__Directions__. In the records below, find the line containing "[00:00:07.95 to 00:00:08.94]" and transcribe it and every line after it exactly; leave the pictures out.
>>>
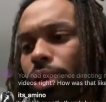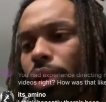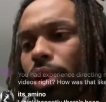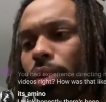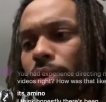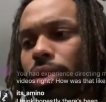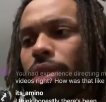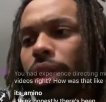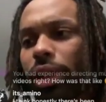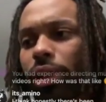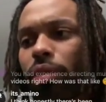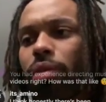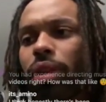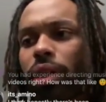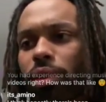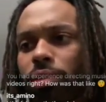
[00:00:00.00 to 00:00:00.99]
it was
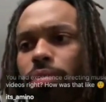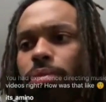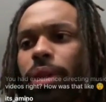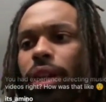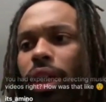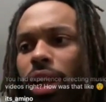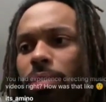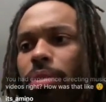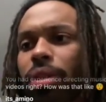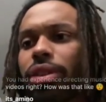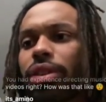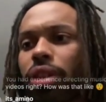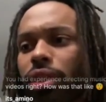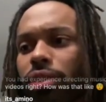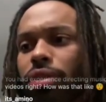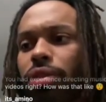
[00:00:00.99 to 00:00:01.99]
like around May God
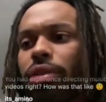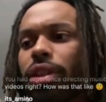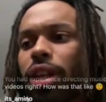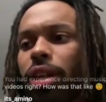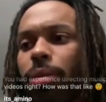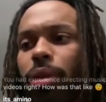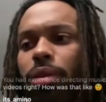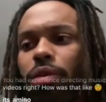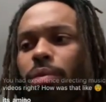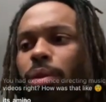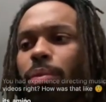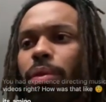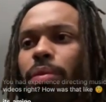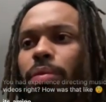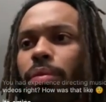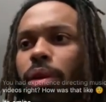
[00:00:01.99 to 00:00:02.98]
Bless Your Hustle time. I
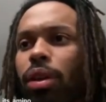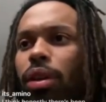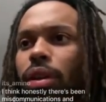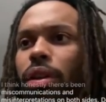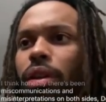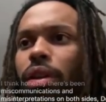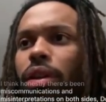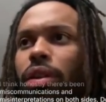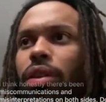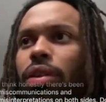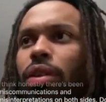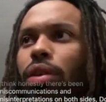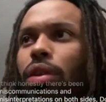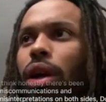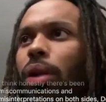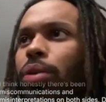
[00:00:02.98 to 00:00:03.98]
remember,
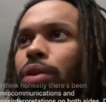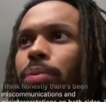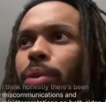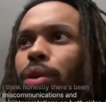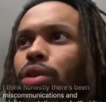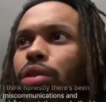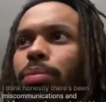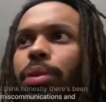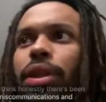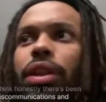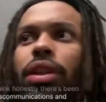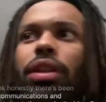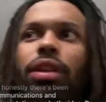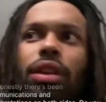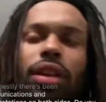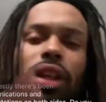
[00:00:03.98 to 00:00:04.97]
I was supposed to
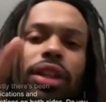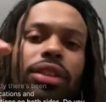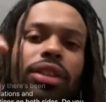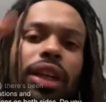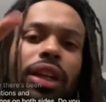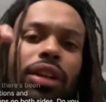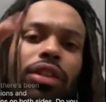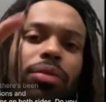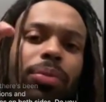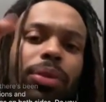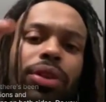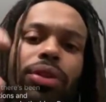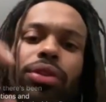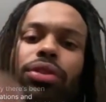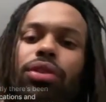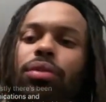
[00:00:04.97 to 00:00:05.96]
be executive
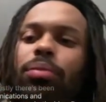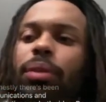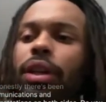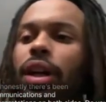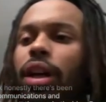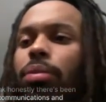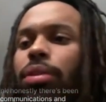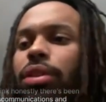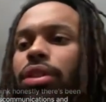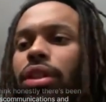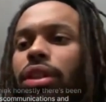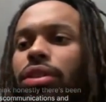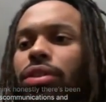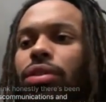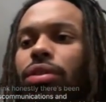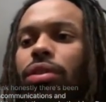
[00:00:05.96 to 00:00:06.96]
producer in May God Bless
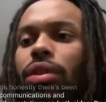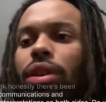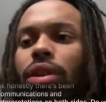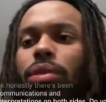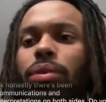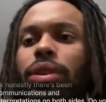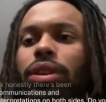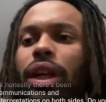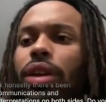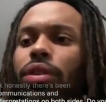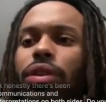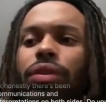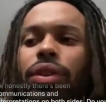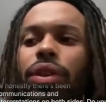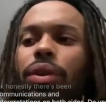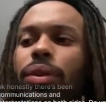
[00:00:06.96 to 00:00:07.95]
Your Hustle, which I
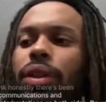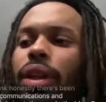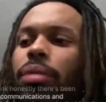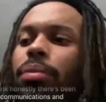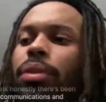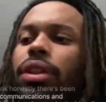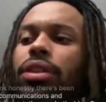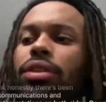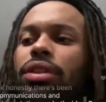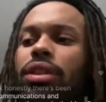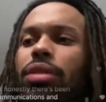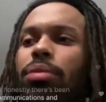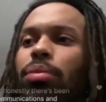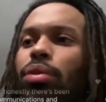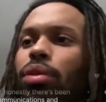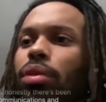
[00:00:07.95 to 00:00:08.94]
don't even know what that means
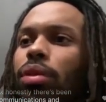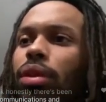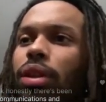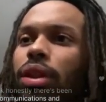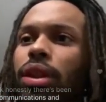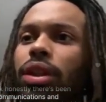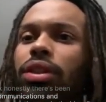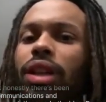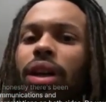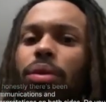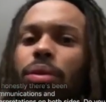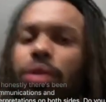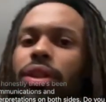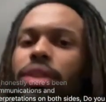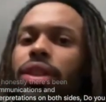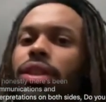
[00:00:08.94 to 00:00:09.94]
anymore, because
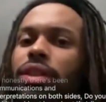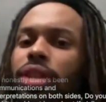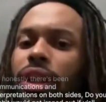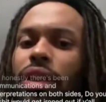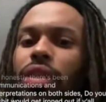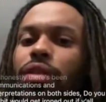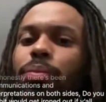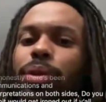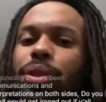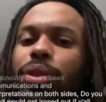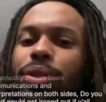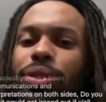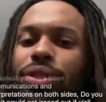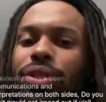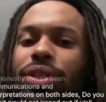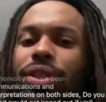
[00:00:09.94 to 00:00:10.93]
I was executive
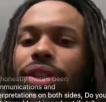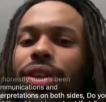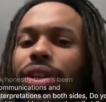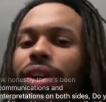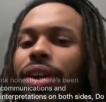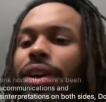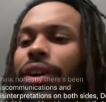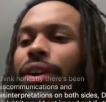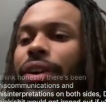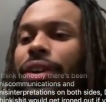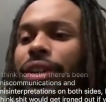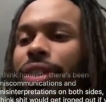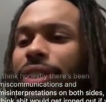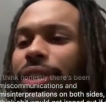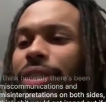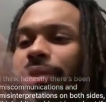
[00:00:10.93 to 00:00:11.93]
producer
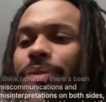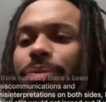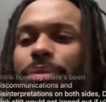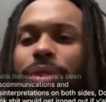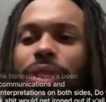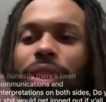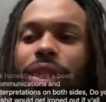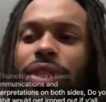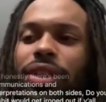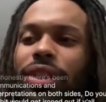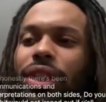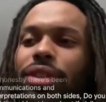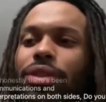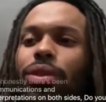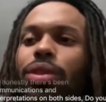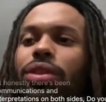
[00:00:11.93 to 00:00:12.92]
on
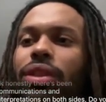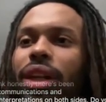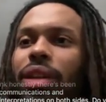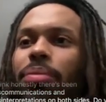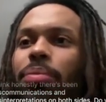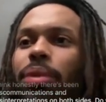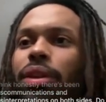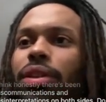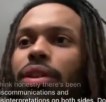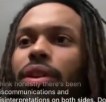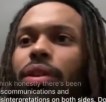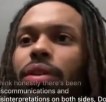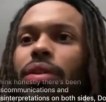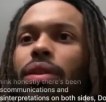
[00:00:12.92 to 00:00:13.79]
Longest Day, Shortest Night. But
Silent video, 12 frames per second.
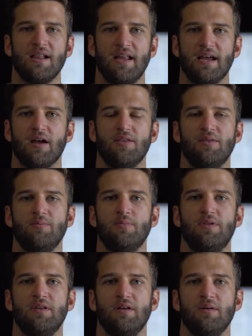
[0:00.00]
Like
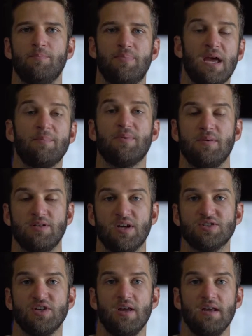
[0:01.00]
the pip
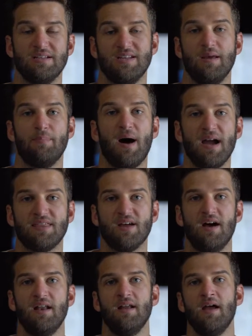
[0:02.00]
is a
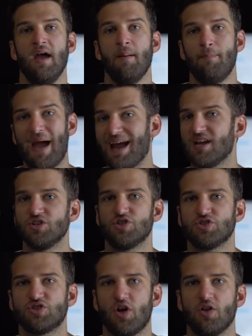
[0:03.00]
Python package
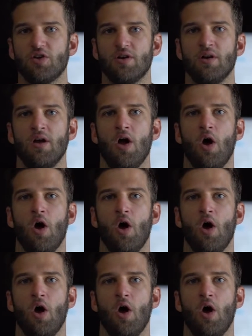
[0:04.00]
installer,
<<<
__Solution for this problem__.
[00:00:07.95 to 00:00:08.94]
don't even know what that means
[00:00:08.94 to 00:00:09.94]
anymore, because
[00:00:09.94 to 00:00:10.93]
I was executive
[00:00:10.93 to 00:00:11.93]
producer
[00:00:11.93 to 00:00:12.92]
on
[00:00:12.92 to 00:00:13.79]
Longest Day, Shortest Night. But
Silent video, 12 frames per second.
[0:00.00]
Like
[0:01.00]
the pip
[0:02.00]
is a
[0:03.00]
Python package
[0:04.00]
installer,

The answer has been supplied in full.